> **Provided records**
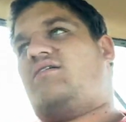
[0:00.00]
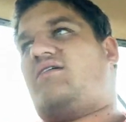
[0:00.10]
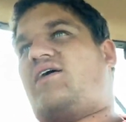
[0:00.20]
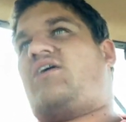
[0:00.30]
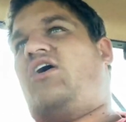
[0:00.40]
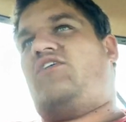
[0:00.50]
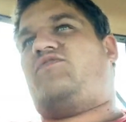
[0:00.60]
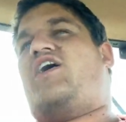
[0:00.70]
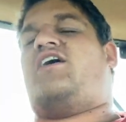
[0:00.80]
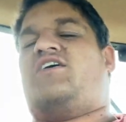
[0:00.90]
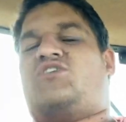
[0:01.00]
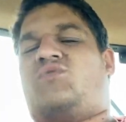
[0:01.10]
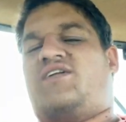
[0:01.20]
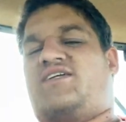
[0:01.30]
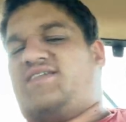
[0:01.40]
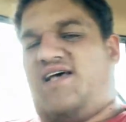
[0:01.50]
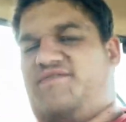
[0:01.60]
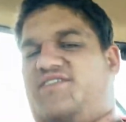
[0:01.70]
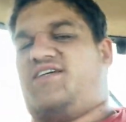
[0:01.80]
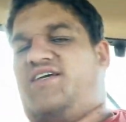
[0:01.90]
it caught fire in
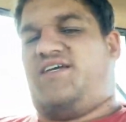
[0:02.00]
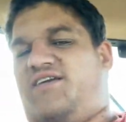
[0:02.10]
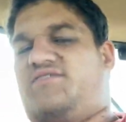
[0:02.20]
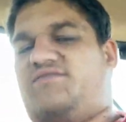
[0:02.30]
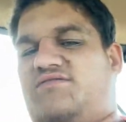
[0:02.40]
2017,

> **Problem description**
Copy the entries exactly. Leave the pictures out.

> **Task response**
[0:00.00]
[0:00.10]
[0:00.20]
[0:00.30]
[0:00.40]
[0:00.50]
[0:00.60]
[0:00.70]
[0:00.80]
[0:00.90]
[0:01.00]
[0:01.10]
[0:01.20]
[0:01.30]
[0:01.40]
[0:01.50]
[0:01.60]
[0:01.70]
[0:01.80]
[0:01.90]
it caught fire in
[0:02.00]
[0:02.10]
[0:02.20]
[0:02.30]
[0:02.40]
2017,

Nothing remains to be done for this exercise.